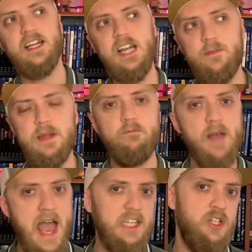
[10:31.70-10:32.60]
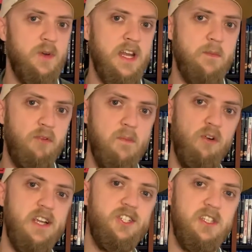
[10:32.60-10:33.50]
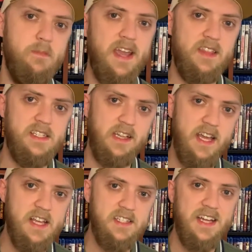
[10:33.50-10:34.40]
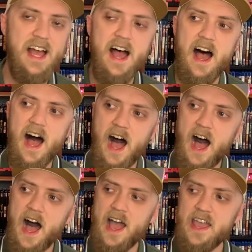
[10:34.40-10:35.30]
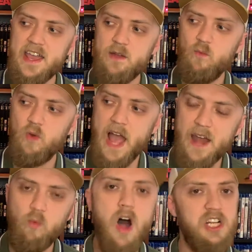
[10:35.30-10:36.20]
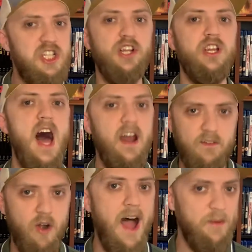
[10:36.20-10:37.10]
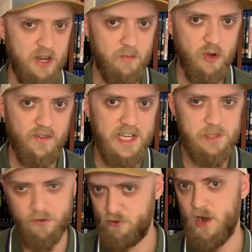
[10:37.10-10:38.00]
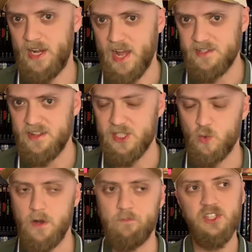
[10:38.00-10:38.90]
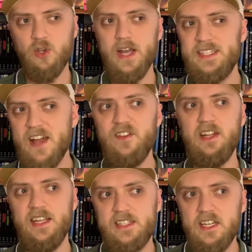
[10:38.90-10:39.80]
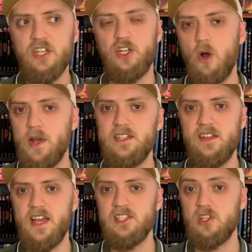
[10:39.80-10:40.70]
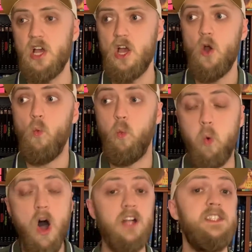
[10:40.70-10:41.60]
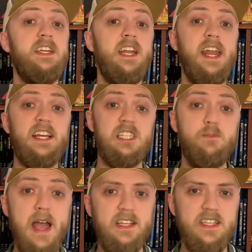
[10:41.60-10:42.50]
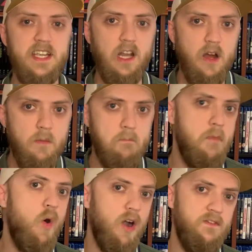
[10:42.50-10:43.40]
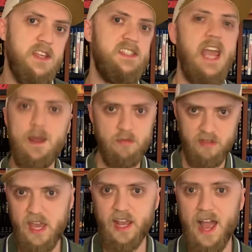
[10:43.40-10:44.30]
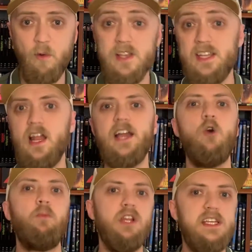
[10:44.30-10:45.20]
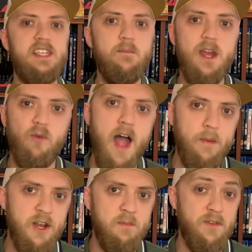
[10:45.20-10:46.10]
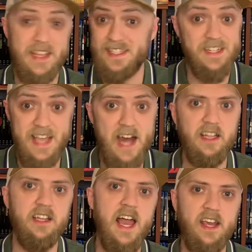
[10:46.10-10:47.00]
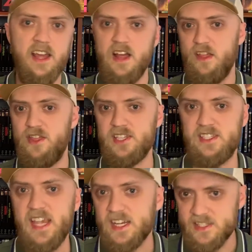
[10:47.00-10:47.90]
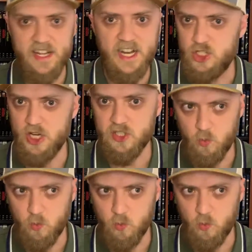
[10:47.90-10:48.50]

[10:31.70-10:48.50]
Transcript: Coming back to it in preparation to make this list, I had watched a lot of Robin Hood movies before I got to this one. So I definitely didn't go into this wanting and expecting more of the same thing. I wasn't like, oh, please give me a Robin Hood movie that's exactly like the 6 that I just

--------------------

Problem statement
Give the lines from the one containing "[10:46.10-10:47.00]" through the final line of the material again, exactly and in full, but without pictures.

Result of the exercise
[10:46.10-10:47.00]
[10:47.00-10:47.90]
[10:47.90-10:48.50]

[10:31.70-10:48.50]
Transcript: Coming back to it in preparation to make this list, I had watched a lot of Robin Hood movies before I got to this one. So I definitely didn't go into this wanting and expecting more of the same thing. I wasn't like, oh, please give me a Robin Hood movie that's exactly like the 6 that I just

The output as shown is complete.